Give back an exact copy of the lines in the records below, from the line that has "[0:04.50-0:05.40]" through the line that has "[0:00.00-0:11.40]", and nothing besides.

Stored dataset items:
◇ ◇ ◇ ◇ ◇

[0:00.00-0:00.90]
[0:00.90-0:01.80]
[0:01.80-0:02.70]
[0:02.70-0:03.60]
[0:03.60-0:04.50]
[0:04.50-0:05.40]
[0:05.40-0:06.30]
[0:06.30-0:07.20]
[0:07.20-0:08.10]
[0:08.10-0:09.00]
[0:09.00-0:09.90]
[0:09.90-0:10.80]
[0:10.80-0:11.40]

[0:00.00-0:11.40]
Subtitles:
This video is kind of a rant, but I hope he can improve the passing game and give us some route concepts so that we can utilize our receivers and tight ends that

◇ ◇ ◇ ◇ ◇

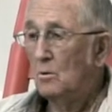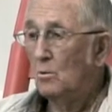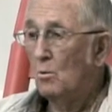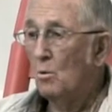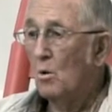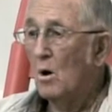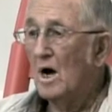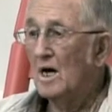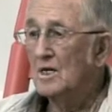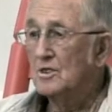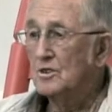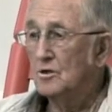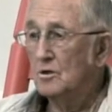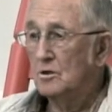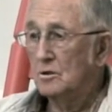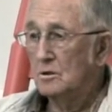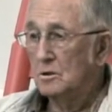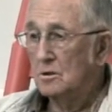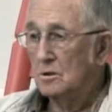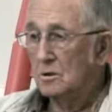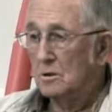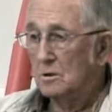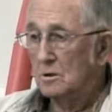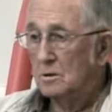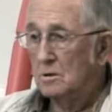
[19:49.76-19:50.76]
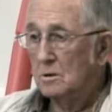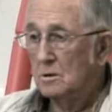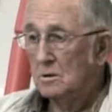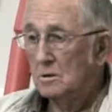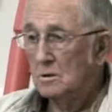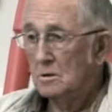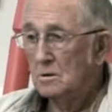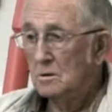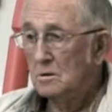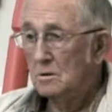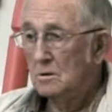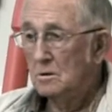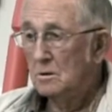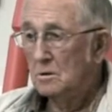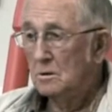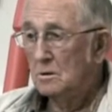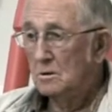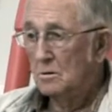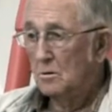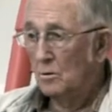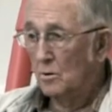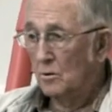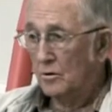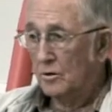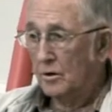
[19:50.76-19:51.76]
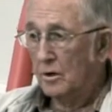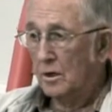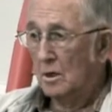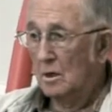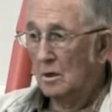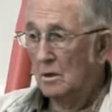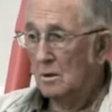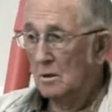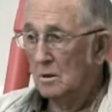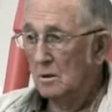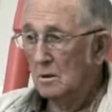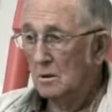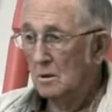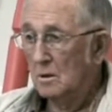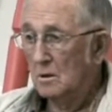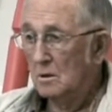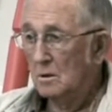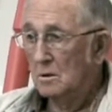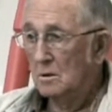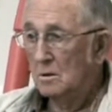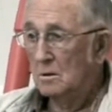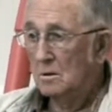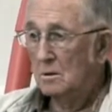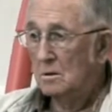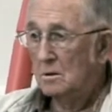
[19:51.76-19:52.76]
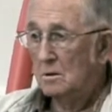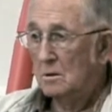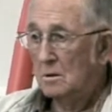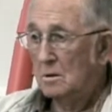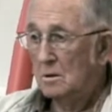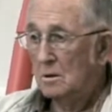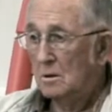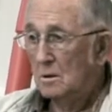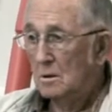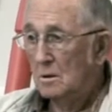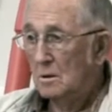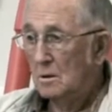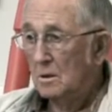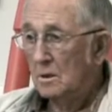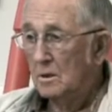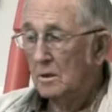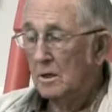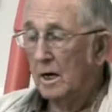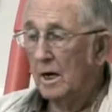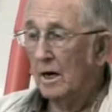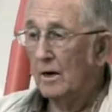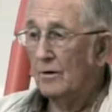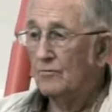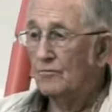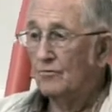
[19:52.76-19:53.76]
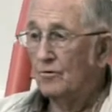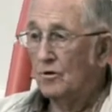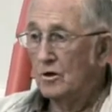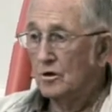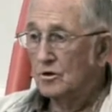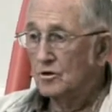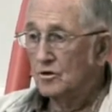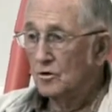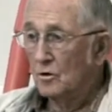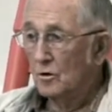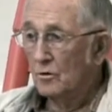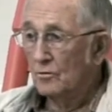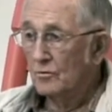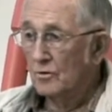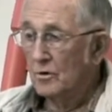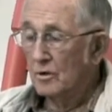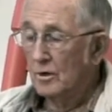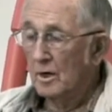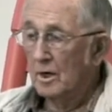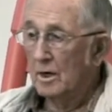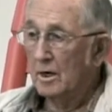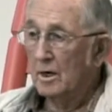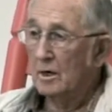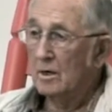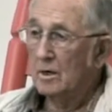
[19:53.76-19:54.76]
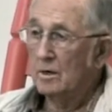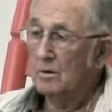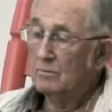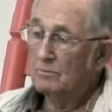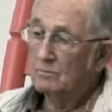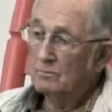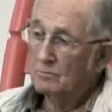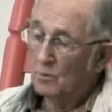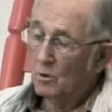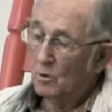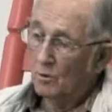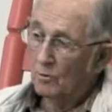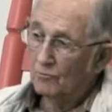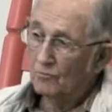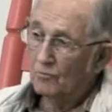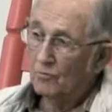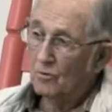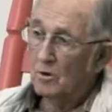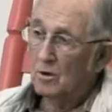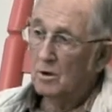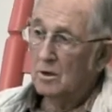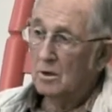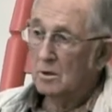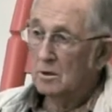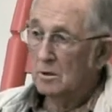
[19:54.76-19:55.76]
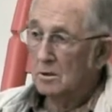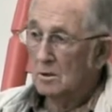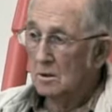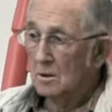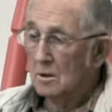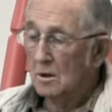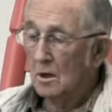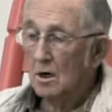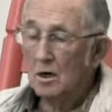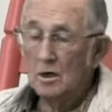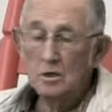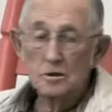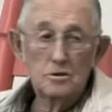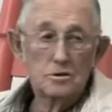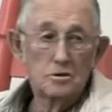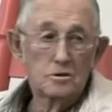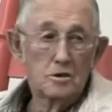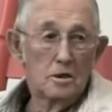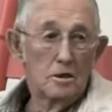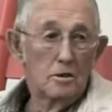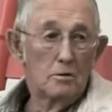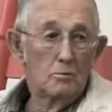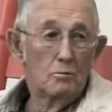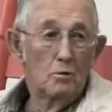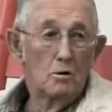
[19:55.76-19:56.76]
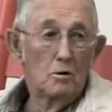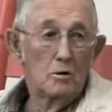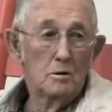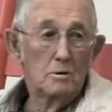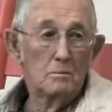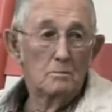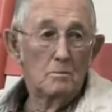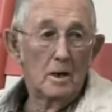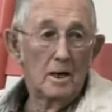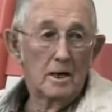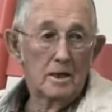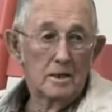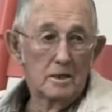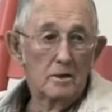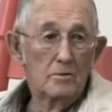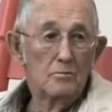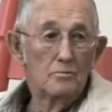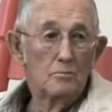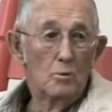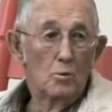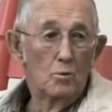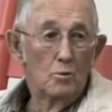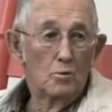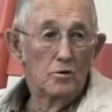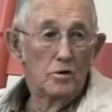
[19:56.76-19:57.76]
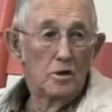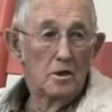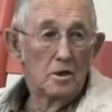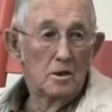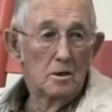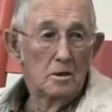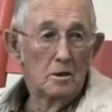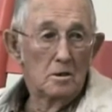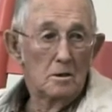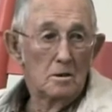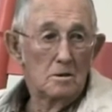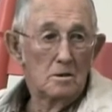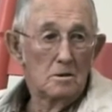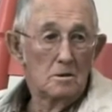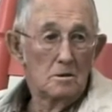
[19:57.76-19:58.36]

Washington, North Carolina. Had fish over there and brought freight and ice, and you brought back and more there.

◇ ◇ ◇ ◇ ◇

Task response:
[0:04.50-0:05.40]
[0:05.40-0:06.30]
[0:06.30-0:07.20]
[0:07.20-0:08.10]
[0:08.10-0:09.00]
[0:09.00-0:09.90]
[0:09.90-0:10.80]
[0:10.80-0:11.40]

[0:00.00-0:11.40]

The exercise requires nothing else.